Ataque a ônibus no Recife expõe novas denúncias de corrupção no Presídio de Igarassu
Homem ateou fogo em coletivo e deixou carta à governadora Raquel Lyra relatando cobrança de taxas e tráfico dentro da unidade prisional
da redação
Um ataque a ônibus registrado na tarde da terça-feira (7), no terminal de Cajueiro, na Zona Norte do Recife, revelou novas denúncias de corrupção no Presídio de Igarassu, considerado o mais superlotado e precário de Pernambuco. A unidade já havia sido alvo de duas operações da Polícia Federal neste ano.
De acordo com testemunhas, o ônibus havia acabado de parar no terminal quando um homem desceu de uma moto, entrou no veículo, jogou combustível no interior e ateou fogo. Passageiros que ainda desciam do coletivo correram para escapar das chamas.

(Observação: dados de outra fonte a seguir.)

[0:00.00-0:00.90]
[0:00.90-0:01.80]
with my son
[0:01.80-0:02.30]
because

Antes de fugir, o autor deixou uma carta de duas páginas endereçada à governadora Raquel Lyra, denunciando supostos esquemas de corrupção e tráfico de drogas dentro do presídio. No documento, ele afirma que chaveiros — presos que exercem poder sobre alas e pavilhões — continuam dando ordens, cobrando taxas e vendendo drogas.

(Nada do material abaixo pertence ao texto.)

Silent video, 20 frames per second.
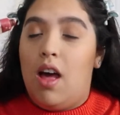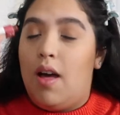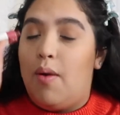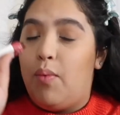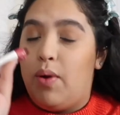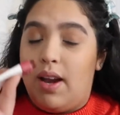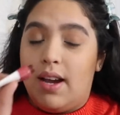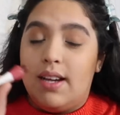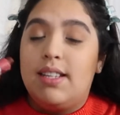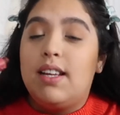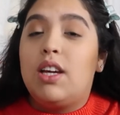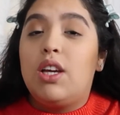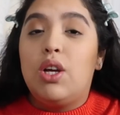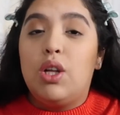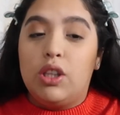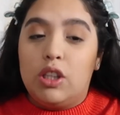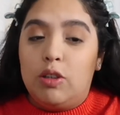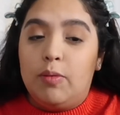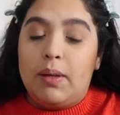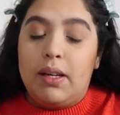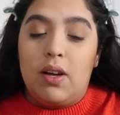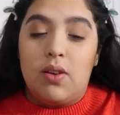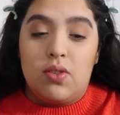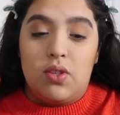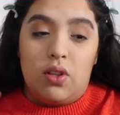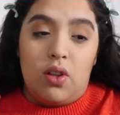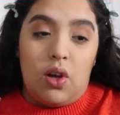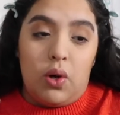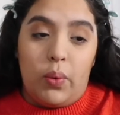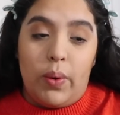when I tell you a little bit goes a
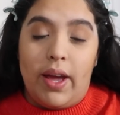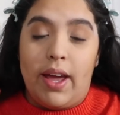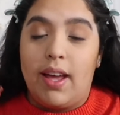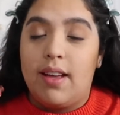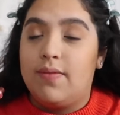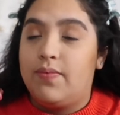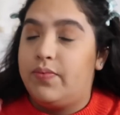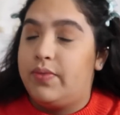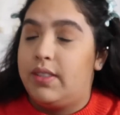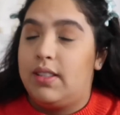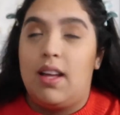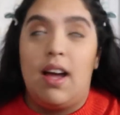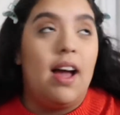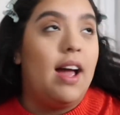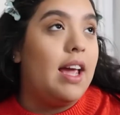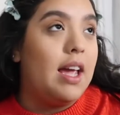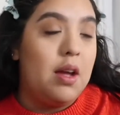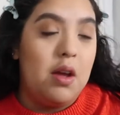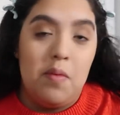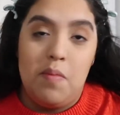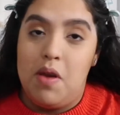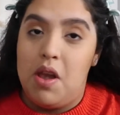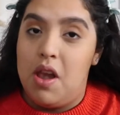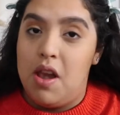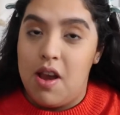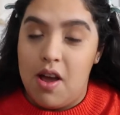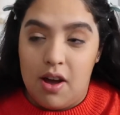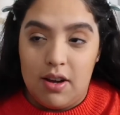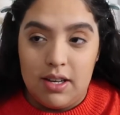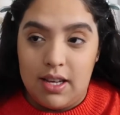long way, I am
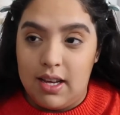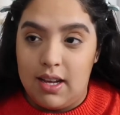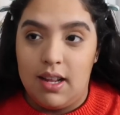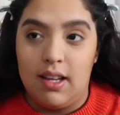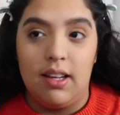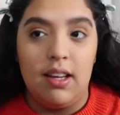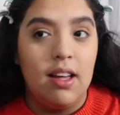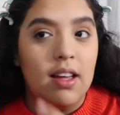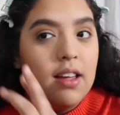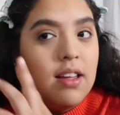not kidding.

“Estamos sendo esquecidos novamente e a corrupção começou tudo de novo. O chaveiro está obrigando a pagar uma taxa de R$ 10 por preso para faxina, coisa que o governo já manda todos os produtos. Não podemos nem ter sal para botar nas comidas”, diz um trecho da carta.

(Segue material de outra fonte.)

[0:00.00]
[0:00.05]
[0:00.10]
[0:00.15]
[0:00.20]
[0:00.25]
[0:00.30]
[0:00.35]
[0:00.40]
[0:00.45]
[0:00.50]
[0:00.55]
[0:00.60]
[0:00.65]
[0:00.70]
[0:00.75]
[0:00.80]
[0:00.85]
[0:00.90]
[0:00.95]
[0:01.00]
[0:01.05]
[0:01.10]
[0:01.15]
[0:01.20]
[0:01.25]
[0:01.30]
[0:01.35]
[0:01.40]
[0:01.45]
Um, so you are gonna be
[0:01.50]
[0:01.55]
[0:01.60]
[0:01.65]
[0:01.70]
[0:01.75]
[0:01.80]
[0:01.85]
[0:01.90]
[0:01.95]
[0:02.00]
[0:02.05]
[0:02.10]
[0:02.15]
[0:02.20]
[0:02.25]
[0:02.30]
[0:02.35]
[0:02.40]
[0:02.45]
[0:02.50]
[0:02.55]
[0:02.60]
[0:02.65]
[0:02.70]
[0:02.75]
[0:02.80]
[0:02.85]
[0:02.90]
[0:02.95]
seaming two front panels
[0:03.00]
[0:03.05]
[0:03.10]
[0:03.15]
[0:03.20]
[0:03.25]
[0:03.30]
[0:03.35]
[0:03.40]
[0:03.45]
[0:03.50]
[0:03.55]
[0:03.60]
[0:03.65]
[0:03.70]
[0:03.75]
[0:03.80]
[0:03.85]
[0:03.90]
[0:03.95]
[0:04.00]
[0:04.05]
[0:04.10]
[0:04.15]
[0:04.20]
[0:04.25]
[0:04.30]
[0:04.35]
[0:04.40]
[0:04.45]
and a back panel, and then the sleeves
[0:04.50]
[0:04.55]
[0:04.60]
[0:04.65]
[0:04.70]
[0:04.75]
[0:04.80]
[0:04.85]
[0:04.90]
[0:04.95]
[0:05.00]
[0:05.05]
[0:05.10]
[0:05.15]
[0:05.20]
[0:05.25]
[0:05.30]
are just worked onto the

O autor também relatou que maconha estaria sendo vendida dentro da unidade e que visitas de presos e chaveiros estariam entrando com drogas sem passar pela revista.
“Pedimos ajuda, um pedido de socorro. Tire esses chaveiros o mais rápido possível. Nos ajude, se não fizer nada vamos virar a cadeia”, conclui o texto.
Ainda segundo a carta, presos que se recusam a pagar as taxas seriam colocados de “castigo” por um chefe de segurança da unidade.
Após o ataque, a Polícia Civil registrou um boletim de ocorrência na Central de Plantões da Capital (Ceplanc) e instaurou inquérito para investigar o caso.